That's an interesting question, Rupert.  I've thought a bit about it and it's related to Chris Keating's thread at http://meta.wikimedia.org/wiki/What_happens_when_the_money_tree_stops_growing%3F.

To do this analysis and draw meaningful conclusions, there are so many variables you would need to control, including:

- population of internet users (not a lot of good data available though ITU's are ok)
- overlap of a internet user language skills with a high quality language-version of Wikipedia (maybe less important)
- cultural predisposition toward charitable giving (very difficult to quantify)
- penetration of payment systems that might work online (e.g. credit cards, paypal, direct transfer; anything but cash)

If you could control for all of those, maybe it's possible to the relationship between Wikimedia donations and GDP/capita to compare the effectiveness of messaging / fundraising in different countries.

A better way to do the broader analysis might be to use comScore data on Unique Visitors to projects in different countries (they make estimates for about 40 countries IIRC) to look at fundraising per visitor to the projects.  Of course you'd still need to control for the above factors, and it doesn't address the broader question of how well we are all reaching the broader population of internet users in each country.  You could do this analysis more broadly looking at Erik Zachte's page view data by country (e.g. http://stats.wikimedia.org/wikimedia/squids/SquidReportPageViewsPerCountryOverview.htm) but it's a bit tougher to explain when you use a Page View concept rather than a visitor.
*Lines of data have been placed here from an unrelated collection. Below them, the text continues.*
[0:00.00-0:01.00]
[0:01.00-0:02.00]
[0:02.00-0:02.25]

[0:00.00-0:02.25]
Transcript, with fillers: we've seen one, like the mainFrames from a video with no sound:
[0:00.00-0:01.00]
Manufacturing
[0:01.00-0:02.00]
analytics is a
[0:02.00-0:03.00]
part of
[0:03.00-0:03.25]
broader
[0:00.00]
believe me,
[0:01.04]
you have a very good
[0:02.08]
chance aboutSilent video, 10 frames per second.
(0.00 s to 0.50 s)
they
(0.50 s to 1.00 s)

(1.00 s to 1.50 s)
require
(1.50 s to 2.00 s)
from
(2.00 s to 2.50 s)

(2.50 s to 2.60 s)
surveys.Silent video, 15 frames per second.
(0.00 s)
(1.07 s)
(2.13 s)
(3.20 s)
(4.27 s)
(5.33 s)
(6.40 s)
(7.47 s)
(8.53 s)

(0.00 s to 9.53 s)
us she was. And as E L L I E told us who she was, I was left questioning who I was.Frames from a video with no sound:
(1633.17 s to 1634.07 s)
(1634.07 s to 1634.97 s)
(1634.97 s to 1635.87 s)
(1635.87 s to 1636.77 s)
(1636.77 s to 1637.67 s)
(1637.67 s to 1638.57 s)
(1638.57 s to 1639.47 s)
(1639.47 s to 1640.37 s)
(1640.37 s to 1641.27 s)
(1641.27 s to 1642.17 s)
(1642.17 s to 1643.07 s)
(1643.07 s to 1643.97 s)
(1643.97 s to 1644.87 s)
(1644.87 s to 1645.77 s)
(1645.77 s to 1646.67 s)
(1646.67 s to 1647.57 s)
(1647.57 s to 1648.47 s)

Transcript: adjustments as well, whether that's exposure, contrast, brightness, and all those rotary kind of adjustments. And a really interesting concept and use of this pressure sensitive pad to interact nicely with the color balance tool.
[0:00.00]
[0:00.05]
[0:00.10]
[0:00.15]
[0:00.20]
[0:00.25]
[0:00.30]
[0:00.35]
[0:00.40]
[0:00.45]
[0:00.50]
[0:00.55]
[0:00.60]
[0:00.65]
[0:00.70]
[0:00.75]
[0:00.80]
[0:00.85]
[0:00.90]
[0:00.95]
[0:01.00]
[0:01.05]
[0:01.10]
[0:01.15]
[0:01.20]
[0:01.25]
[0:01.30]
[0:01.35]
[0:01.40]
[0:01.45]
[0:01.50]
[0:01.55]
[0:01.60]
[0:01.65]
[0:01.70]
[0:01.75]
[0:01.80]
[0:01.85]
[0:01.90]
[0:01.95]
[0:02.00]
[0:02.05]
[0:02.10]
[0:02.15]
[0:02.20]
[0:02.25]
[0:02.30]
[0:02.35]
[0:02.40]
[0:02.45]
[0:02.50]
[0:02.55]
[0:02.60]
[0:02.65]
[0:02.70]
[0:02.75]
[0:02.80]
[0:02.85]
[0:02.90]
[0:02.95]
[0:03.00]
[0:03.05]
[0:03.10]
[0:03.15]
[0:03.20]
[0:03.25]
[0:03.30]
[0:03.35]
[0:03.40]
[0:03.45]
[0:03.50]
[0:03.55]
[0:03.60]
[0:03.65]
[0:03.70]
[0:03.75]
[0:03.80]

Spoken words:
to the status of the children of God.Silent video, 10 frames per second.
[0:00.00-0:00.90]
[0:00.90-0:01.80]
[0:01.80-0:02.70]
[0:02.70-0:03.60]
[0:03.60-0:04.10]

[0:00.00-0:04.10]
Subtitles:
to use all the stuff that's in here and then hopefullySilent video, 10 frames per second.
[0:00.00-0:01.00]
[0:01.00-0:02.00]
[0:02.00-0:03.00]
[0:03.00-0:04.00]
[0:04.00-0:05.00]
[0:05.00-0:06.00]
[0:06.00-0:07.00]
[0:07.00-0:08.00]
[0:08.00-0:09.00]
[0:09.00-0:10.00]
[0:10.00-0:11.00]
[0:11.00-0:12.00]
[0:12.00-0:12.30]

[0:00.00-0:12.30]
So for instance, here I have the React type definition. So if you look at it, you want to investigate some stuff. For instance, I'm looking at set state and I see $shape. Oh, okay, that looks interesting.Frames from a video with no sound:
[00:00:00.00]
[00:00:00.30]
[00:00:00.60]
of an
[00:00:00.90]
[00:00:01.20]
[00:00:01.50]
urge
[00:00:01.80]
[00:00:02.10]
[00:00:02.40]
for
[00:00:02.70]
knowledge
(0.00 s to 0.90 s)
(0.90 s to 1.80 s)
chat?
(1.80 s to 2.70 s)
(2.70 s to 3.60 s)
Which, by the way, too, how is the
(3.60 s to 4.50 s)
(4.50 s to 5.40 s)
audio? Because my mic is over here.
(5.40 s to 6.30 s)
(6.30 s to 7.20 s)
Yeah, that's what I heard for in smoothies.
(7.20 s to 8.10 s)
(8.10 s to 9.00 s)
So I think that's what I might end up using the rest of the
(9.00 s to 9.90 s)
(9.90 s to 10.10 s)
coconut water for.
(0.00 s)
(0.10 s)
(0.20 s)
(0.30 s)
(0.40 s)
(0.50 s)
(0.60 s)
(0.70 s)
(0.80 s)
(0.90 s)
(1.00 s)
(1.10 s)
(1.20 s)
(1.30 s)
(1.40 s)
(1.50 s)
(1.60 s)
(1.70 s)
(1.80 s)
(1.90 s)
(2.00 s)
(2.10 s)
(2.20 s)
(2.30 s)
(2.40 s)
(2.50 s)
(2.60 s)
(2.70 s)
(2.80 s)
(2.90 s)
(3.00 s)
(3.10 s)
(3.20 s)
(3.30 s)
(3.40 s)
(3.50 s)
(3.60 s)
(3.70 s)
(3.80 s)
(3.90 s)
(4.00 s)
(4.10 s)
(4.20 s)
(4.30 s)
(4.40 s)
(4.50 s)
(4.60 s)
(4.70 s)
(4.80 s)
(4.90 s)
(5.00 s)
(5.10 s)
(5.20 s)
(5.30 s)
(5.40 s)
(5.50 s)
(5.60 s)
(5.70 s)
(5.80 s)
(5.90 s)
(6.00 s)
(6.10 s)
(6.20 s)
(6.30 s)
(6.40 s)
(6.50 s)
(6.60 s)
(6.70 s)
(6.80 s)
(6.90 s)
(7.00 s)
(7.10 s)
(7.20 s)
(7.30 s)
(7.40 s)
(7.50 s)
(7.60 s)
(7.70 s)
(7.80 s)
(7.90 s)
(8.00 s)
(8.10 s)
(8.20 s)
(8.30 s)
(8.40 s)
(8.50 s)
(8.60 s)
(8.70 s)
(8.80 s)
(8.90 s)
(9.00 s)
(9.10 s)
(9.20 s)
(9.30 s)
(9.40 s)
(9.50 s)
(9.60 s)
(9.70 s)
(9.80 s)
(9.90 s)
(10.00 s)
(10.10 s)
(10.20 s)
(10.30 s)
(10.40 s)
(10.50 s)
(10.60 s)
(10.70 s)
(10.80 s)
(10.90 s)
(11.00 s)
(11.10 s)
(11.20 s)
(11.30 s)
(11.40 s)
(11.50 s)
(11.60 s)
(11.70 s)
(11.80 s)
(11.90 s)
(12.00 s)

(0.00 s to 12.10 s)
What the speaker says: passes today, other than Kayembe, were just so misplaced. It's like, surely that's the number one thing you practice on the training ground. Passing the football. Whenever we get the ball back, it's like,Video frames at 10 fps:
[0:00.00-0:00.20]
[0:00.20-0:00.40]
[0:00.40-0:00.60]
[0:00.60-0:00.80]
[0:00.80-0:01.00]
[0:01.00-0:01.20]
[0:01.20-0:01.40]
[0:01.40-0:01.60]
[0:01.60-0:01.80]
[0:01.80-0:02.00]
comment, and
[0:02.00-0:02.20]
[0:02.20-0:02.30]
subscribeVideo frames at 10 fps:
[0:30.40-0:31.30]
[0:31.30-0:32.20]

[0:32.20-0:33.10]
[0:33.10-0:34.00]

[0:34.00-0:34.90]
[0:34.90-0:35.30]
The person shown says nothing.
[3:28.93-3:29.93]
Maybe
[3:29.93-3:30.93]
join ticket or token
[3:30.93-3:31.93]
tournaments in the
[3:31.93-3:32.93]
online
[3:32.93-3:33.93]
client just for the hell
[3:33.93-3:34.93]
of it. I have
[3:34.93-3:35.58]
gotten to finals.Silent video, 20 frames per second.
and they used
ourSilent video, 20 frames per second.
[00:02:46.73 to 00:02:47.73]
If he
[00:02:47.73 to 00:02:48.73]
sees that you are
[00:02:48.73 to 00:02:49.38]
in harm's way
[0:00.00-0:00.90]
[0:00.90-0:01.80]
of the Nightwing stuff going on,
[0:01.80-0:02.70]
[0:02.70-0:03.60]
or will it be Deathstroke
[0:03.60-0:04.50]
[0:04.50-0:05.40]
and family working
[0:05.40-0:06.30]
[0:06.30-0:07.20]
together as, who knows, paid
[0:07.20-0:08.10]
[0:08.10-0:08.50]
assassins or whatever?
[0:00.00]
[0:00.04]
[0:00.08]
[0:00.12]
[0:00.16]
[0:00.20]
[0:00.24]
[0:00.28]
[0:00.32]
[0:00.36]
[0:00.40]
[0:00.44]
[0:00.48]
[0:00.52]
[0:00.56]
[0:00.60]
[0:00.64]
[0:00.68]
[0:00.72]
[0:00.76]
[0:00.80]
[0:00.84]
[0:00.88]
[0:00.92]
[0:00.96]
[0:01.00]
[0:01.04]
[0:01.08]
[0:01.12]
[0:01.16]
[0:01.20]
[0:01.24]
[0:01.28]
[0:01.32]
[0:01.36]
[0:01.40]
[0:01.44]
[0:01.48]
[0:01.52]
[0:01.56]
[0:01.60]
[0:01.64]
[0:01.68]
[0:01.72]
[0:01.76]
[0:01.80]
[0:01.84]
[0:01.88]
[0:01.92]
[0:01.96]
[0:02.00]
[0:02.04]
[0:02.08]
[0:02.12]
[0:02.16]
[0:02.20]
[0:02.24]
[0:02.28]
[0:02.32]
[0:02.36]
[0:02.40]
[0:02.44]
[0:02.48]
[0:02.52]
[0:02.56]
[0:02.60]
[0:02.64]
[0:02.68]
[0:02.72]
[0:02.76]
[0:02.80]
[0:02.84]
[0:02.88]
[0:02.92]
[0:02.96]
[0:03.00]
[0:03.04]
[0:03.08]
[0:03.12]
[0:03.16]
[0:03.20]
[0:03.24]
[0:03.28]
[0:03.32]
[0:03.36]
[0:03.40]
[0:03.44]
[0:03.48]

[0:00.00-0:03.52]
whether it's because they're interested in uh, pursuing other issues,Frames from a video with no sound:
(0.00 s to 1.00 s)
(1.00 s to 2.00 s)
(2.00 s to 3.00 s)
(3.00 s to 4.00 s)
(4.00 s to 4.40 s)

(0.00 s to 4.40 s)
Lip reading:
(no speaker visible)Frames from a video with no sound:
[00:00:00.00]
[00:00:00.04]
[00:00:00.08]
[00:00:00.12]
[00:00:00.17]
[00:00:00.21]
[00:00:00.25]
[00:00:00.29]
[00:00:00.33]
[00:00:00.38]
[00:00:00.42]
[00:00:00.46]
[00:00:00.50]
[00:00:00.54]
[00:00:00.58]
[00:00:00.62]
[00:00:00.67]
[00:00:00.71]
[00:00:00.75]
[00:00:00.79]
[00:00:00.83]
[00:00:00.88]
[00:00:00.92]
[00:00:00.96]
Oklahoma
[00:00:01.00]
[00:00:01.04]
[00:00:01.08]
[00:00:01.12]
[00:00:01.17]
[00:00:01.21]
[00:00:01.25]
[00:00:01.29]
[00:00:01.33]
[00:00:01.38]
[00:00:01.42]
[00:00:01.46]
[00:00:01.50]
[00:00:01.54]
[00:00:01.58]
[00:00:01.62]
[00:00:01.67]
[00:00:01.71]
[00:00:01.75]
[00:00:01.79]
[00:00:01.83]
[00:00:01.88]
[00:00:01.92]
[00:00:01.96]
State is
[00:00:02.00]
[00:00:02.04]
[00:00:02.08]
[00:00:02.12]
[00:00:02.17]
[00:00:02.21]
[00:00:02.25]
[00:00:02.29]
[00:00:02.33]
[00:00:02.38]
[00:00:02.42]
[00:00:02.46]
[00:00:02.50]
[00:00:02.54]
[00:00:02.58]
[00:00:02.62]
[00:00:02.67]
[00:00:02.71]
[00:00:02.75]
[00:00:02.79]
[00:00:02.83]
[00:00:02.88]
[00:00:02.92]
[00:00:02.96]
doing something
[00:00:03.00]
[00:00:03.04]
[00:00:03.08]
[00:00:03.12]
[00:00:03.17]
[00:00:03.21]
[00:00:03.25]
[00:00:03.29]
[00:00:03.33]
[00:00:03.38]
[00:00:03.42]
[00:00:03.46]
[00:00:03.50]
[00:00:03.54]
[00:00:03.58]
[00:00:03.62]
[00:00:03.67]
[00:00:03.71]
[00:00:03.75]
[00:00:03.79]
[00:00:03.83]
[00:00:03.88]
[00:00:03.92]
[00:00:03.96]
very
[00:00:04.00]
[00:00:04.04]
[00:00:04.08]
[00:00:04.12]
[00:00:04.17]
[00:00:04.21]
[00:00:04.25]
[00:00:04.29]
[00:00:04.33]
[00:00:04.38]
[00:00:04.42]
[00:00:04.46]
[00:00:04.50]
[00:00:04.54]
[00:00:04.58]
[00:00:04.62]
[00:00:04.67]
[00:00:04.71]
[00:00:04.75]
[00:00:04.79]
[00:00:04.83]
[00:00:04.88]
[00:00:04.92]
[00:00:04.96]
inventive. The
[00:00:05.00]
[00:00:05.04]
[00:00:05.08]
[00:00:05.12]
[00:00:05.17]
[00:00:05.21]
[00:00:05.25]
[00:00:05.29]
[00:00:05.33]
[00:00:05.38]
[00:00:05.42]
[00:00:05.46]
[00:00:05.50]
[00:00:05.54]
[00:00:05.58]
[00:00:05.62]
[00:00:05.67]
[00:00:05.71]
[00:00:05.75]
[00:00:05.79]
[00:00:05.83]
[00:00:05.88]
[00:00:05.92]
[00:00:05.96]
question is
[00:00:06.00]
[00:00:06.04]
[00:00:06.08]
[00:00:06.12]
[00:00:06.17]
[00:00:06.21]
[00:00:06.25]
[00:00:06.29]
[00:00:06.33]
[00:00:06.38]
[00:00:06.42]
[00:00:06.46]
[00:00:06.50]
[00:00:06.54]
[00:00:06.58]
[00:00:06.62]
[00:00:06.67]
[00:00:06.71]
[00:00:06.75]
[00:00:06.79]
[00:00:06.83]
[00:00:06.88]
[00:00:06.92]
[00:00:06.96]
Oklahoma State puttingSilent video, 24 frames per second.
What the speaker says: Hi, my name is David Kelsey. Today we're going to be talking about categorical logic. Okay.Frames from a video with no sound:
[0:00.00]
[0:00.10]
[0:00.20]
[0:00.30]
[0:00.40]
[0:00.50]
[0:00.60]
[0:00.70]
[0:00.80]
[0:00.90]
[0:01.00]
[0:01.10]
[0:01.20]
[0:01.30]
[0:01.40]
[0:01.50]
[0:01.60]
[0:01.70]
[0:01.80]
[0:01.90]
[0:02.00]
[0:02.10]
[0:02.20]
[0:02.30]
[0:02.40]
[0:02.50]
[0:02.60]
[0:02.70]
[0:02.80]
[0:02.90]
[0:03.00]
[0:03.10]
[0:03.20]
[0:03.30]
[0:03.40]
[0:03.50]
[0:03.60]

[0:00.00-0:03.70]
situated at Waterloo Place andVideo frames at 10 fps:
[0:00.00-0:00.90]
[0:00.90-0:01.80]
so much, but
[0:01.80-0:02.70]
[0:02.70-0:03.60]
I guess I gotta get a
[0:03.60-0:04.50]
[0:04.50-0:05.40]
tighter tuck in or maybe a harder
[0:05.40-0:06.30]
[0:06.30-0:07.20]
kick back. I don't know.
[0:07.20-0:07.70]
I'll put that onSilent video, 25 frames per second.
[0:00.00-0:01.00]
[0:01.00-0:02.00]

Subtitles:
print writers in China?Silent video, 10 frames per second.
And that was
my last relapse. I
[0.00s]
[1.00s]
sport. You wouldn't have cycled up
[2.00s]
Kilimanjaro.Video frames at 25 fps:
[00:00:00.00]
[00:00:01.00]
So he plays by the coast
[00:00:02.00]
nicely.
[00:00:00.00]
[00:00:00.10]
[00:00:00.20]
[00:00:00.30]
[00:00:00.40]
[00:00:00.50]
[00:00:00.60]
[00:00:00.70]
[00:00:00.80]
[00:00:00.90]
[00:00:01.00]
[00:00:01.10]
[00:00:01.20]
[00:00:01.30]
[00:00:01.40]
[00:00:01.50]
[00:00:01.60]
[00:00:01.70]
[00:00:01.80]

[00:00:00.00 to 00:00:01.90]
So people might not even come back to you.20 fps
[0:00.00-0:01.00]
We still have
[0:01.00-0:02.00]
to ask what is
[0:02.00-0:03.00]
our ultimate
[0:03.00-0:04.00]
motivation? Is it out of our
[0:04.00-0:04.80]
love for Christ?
A smaller more doable analysis might be to compare year over year performance for a single country.  So if you could get good data on internet users (or in countries where it's relatively stable now), it might be a useful way to track performance of fundraising from one year to the next.

As much as I would love to, i don't have time to play with this data now.  If anyone wants to, I did a quick data dump from comScore for January with their key data points for all the projects across the countries and regions they report.  See attached.